Equities and oil both experienced a pretty awful January, indeed the first two weeks were the worst start to a year that I can remember in half a century: Athelney Trust’s unaudited NAV fell by 3.8% during the month whereas the FTSE Small Cap, Fledgling and AIM All-share indices did even worse, being down by 5.8%, 4.6% and 5.5% respectively. Huge price declines were experienced in wild volatility including intraday swings. Some say that weak global growth is the reason for all this but the lower oil price has put enormous potential spending power in the hands of consumers yet airlines’ and retailers’ shares, which would be expected to benefit from a $30 dollar barrel of oil, have fallen along with the rest.

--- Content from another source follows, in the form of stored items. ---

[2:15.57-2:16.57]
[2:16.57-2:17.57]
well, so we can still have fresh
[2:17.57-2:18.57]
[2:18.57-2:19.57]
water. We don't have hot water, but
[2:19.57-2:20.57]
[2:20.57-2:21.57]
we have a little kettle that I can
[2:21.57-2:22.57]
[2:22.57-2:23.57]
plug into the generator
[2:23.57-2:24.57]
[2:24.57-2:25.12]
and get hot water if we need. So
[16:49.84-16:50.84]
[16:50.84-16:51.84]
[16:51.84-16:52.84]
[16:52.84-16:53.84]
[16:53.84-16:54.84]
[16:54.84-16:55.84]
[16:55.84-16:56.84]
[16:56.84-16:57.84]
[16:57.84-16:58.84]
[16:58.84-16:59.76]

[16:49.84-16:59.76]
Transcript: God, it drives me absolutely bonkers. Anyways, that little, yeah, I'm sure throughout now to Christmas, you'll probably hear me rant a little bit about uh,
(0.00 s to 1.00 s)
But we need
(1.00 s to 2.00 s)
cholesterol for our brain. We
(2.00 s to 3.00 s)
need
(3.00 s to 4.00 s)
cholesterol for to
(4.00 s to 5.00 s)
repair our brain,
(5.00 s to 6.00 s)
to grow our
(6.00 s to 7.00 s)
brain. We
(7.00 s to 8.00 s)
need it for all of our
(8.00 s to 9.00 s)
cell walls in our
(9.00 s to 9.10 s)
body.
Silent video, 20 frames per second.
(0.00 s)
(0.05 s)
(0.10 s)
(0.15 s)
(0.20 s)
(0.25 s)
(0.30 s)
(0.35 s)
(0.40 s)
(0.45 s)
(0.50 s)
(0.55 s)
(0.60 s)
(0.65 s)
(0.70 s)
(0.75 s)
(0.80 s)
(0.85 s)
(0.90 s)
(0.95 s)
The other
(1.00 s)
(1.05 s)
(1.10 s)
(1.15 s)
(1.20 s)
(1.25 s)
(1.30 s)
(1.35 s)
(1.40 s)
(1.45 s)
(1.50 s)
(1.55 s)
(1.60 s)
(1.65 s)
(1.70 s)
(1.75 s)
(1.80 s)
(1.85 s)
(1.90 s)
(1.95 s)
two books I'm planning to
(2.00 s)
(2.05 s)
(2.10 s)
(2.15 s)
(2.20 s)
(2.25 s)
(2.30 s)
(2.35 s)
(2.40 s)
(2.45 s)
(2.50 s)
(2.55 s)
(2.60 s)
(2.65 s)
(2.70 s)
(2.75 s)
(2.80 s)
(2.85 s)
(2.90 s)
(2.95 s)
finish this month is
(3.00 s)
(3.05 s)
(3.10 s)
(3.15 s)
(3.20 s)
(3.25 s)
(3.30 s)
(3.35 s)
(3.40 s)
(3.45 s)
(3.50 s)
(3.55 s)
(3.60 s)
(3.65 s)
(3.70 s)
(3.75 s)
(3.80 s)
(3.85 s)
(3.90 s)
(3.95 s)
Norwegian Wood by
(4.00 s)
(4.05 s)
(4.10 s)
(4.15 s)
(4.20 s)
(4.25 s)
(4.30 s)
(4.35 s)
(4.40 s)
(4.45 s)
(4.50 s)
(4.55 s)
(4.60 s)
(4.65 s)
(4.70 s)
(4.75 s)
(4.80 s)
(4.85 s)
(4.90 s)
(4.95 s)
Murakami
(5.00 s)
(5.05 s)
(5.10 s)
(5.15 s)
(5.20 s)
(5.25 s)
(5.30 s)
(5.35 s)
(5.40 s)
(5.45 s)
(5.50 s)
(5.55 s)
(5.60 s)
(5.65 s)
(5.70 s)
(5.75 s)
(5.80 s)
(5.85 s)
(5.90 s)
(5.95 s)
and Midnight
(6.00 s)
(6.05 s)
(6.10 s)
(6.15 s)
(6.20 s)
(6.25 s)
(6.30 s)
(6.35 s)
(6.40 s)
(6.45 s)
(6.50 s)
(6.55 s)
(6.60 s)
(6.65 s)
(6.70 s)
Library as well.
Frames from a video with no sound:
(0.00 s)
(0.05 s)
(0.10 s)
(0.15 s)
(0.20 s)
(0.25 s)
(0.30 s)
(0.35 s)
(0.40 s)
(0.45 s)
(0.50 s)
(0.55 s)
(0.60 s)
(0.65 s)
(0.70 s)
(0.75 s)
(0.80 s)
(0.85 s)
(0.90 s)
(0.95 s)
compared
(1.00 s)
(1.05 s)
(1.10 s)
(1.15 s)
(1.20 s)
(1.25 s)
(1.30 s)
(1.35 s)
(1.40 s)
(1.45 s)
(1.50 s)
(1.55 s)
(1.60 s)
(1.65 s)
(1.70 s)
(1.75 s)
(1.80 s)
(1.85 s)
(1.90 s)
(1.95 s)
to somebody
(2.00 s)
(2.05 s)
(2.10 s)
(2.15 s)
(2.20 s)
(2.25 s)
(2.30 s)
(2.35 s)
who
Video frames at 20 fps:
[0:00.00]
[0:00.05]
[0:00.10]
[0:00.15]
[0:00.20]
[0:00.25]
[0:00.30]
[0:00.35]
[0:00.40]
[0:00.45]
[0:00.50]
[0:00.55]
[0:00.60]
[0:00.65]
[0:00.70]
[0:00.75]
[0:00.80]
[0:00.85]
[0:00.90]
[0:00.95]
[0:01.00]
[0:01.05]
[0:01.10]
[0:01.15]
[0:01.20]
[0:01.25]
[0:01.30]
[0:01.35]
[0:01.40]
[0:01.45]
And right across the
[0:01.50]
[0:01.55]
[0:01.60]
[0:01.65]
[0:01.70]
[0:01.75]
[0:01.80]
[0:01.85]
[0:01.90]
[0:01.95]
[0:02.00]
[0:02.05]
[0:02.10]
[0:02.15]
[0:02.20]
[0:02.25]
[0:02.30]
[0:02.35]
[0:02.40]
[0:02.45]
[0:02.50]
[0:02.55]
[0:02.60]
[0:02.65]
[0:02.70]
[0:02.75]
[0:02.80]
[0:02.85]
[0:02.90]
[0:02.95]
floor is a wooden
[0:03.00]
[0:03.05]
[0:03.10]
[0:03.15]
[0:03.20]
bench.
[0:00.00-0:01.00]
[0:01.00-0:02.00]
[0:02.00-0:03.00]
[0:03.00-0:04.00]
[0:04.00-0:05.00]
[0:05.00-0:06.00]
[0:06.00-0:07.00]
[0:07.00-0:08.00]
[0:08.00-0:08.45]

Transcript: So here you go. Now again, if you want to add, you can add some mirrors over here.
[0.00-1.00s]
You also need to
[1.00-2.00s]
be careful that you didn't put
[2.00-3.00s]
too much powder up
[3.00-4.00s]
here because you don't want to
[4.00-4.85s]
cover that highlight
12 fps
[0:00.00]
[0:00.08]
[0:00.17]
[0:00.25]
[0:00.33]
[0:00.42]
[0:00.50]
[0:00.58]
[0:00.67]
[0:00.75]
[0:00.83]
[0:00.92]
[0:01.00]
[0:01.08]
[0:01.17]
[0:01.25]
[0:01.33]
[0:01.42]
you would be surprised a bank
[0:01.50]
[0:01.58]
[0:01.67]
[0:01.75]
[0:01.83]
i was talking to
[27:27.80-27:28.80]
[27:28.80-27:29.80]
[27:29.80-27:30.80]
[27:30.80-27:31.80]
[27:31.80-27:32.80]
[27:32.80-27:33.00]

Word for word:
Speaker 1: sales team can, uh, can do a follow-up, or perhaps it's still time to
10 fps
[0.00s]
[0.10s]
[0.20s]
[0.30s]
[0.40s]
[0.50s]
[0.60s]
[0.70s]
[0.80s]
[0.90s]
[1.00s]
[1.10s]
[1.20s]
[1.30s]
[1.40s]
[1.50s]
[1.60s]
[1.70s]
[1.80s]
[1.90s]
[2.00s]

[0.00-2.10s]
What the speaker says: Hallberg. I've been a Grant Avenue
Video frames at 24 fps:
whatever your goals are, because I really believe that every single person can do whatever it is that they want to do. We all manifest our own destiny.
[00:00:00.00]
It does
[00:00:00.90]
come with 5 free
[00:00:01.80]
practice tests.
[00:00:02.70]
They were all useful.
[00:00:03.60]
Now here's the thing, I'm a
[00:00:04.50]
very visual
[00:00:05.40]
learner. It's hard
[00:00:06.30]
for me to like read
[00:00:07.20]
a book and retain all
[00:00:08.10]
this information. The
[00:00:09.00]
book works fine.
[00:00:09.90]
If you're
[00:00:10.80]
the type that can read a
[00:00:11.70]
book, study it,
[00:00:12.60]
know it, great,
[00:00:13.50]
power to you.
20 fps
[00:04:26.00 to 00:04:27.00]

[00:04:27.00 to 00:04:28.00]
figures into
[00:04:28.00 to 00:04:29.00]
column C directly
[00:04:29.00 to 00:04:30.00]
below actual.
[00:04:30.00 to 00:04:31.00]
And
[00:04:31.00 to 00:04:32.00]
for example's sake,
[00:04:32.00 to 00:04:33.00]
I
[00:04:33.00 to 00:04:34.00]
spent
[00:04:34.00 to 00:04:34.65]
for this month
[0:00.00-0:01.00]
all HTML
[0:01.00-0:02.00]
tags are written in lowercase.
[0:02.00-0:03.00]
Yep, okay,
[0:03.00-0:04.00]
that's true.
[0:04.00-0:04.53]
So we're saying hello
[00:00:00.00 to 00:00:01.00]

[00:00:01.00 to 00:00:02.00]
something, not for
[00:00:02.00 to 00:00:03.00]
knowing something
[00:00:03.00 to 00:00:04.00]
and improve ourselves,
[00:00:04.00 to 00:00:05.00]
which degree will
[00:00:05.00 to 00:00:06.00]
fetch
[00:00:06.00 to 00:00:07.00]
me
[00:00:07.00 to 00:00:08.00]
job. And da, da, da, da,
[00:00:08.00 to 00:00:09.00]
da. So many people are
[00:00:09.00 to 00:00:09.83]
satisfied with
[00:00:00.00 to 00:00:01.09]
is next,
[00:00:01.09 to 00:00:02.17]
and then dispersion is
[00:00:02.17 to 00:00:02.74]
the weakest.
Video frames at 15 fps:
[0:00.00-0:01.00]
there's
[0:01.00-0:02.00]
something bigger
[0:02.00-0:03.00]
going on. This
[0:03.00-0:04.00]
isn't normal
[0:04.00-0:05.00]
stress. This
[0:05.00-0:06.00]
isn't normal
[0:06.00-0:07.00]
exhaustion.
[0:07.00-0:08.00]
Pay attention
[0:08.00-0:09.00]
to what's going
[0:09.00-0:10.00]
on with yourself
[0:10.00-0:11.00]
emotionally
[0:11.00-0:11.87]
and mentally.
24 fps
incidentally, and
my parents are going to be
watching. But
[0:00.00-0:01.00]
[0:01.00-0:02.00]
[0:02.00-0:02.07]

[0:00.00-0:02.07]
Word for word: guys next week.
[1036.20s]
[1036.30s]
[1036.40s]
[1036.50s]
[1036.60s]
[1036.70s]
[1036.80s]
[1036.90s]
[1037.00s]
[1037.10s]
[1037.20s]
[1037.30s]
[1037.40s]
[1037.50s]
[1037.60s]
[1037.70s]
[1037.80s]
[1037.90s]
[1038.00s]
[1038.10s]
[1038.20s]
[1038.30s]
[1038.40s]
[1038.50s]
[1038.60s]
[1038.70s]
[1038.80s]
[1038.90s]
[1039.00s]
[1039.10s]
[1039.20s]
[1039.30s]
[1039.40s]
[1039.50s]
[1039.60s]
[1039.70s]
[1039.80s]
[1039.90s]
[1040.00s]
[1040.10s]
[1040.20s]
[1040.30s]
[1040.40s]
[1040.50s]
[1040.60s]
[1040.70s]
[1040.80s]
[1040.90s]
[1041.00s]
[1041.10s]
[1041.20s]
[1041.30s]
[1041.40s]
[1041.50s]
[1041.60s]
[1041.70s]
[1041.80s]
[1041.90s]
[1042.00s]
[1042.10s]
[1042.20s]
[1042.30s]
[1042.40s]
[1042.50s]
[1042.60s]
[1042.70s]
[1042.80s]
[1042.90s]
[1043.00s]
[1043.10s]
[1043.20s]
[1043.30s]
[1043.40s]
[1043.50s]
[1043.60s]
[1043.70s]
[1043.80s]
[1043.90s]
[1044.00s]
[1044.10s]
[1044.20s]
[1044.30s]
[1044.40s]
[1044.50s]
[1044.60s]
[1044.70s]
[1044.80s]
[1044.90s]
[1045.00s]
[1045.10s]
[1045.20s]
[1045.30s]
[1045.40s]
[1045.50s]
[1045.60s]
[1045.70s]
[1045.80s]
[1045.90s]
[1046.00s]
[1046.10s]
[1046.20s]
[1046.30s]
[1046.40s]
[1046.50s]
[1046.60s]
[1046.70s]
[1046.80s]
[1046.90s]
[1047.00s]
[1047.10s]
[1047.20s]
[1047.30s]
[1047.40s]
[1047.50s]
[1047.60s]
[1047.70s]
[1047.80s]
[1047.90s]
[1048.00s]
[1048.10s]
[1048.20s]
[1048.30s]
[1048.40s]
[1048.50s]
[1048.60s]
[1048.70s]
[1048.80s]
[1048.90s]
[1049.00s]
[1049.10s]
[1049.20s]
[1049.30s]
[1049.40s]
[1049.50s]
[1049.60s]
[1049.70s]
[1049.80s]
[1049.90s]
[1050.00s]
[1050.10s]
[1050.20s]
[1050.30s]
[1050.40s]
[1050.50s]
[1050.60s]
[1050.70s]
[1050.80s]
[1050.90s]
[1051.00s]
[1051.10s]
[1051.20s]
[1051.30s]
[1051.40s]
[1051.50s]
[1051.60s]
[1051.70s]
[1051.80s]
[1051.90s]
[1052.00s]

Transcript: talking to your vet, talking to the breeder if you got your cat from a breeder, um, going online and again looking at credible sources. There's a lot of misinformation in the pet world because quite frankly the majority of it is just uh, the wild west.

To look a little further, uncharacteristic policy mistakes by the Chinese government have hit confidence. Then again, we now have rising interest rates in America - if Janet Yellen really did go ahead with four rises this year and a similar number in 2017, then we are sunk. Luckily, I do not believe that we will get anything like that and suggest that one rise will be enough for this year. Finally, those of us who have been buying on dips have refrained from doing so this time because of the rise in volatility but I continue to believe that it is still the correct strategy. There is value out there in small caps and, increasingly, blue chips if only one can start to think like a contrarian.